**** DATA EXCERPTS ****
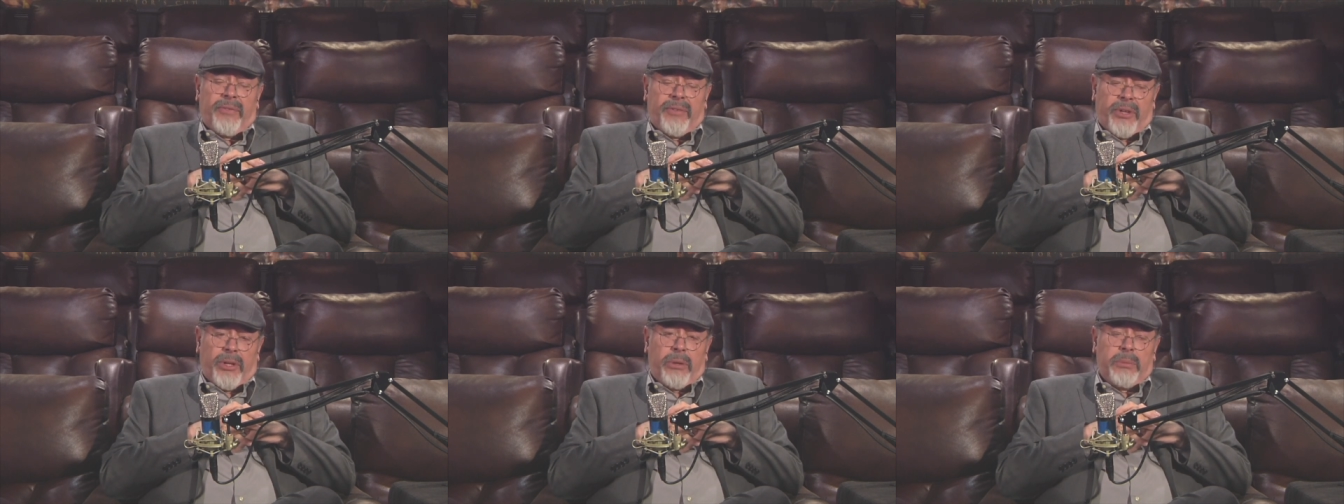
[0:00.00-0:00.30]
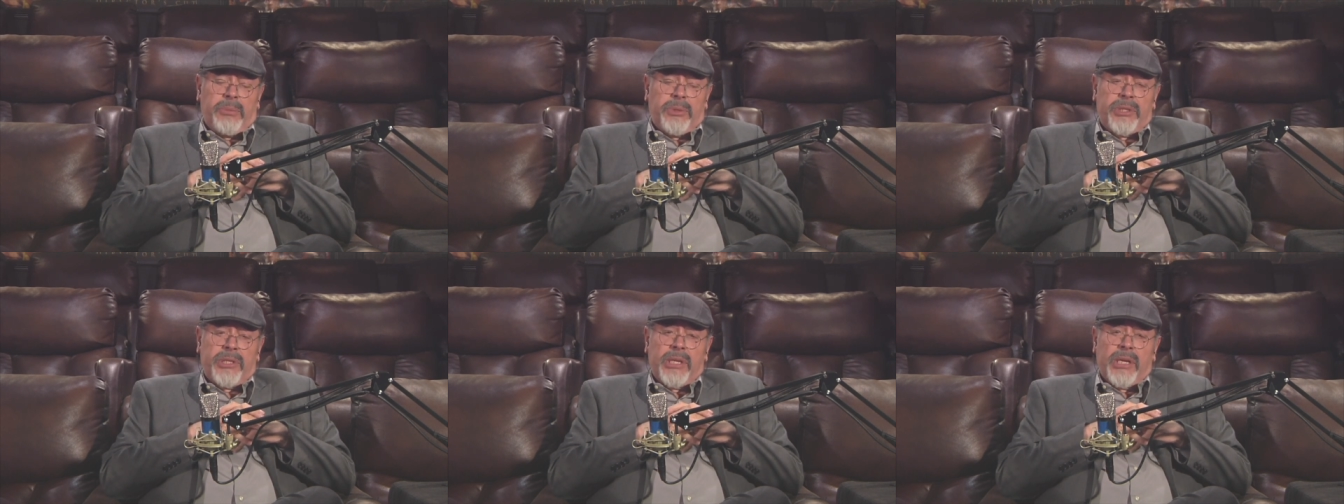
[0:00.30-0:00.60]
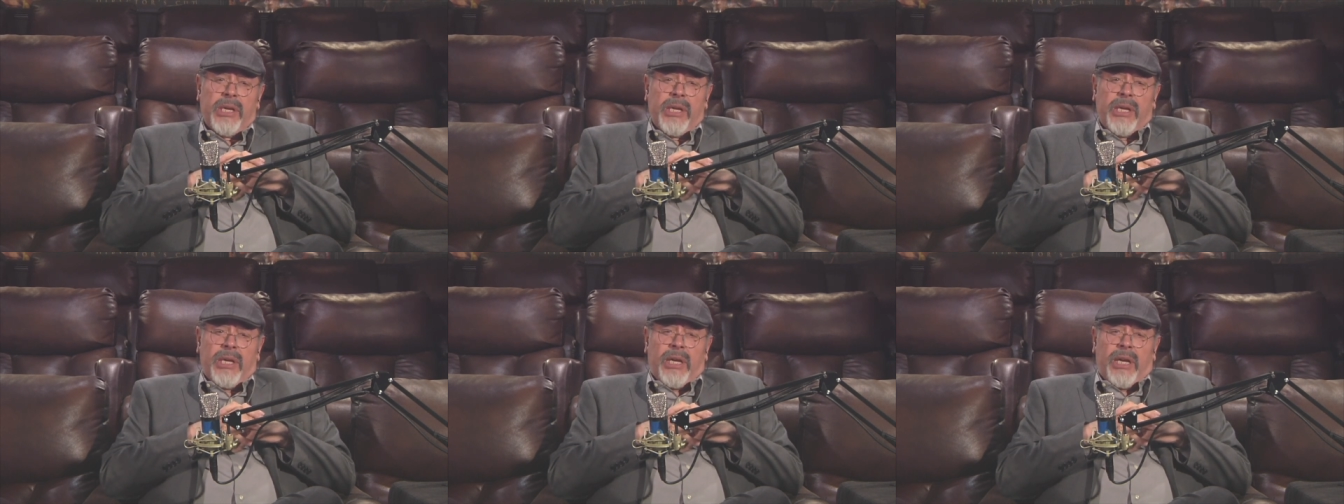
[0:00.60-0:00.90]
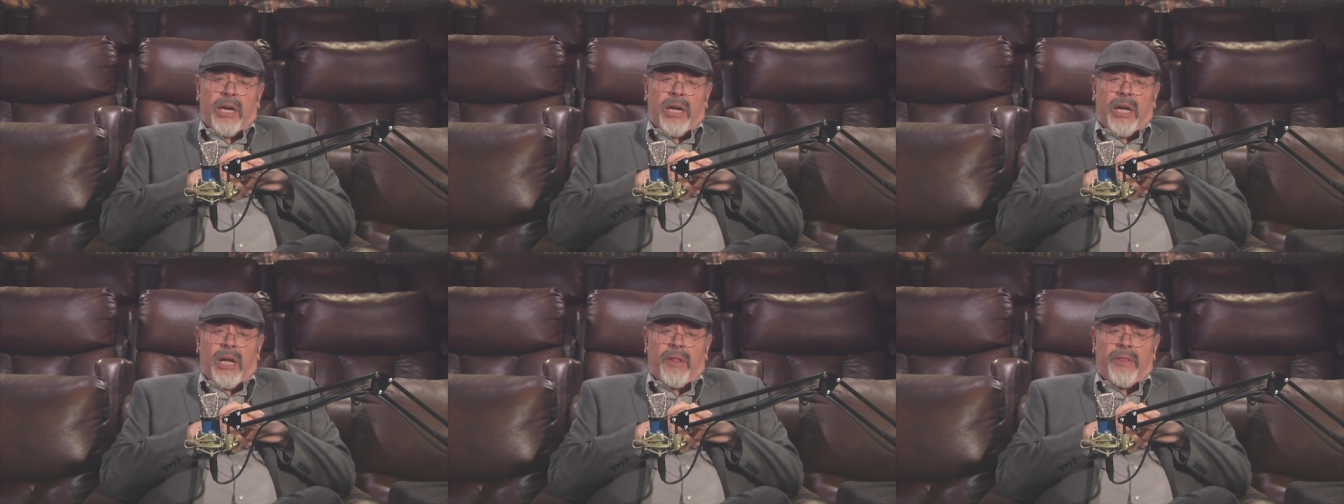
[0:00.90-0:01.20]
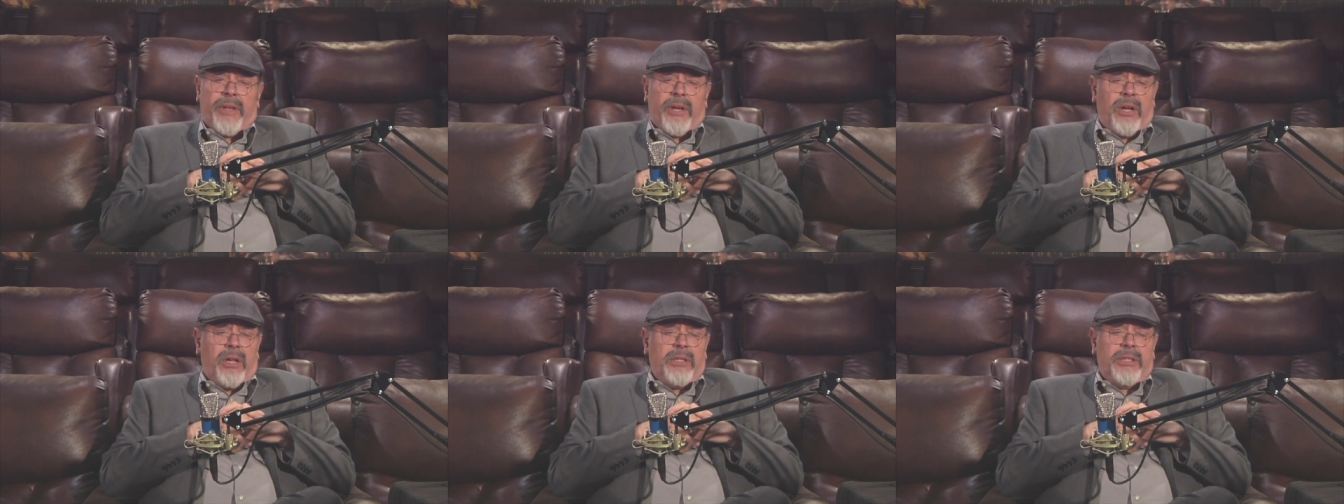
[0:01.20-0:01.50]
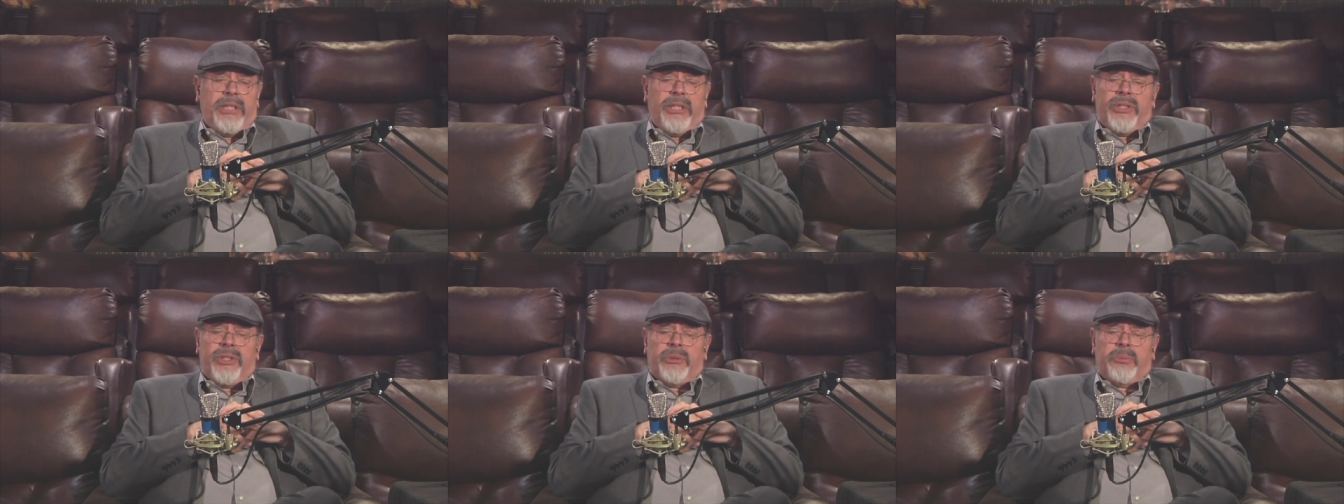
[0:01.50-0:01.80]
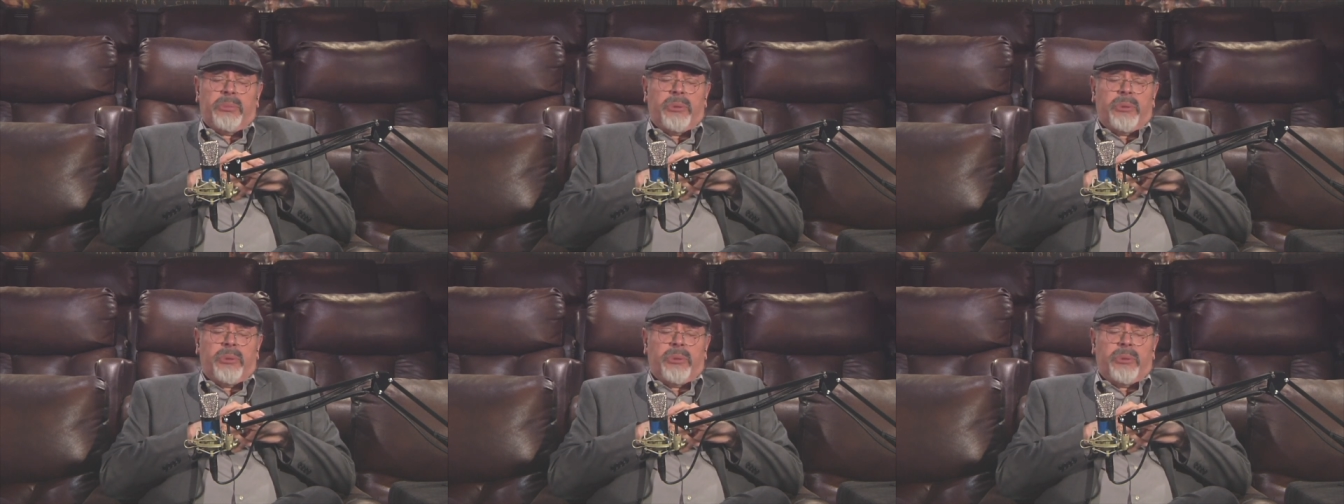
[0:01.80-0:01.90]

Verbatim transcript: films. They all need your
****
→ ASSIGNMENT
What is needed here is an exact transcription of every record above, with images excluded.

→ WRITTEN RESPONSE
[0:00.00-0:00.30]
[0:00.30-0:00.60]
[0:00.60-0:00.90]
[0:00.90-0:01.20]
[0:01.20-0:01.50]
[0:01.50-0:01.80]
[0:01.80-0:01.90]

Verbatim transcript: films. They all need your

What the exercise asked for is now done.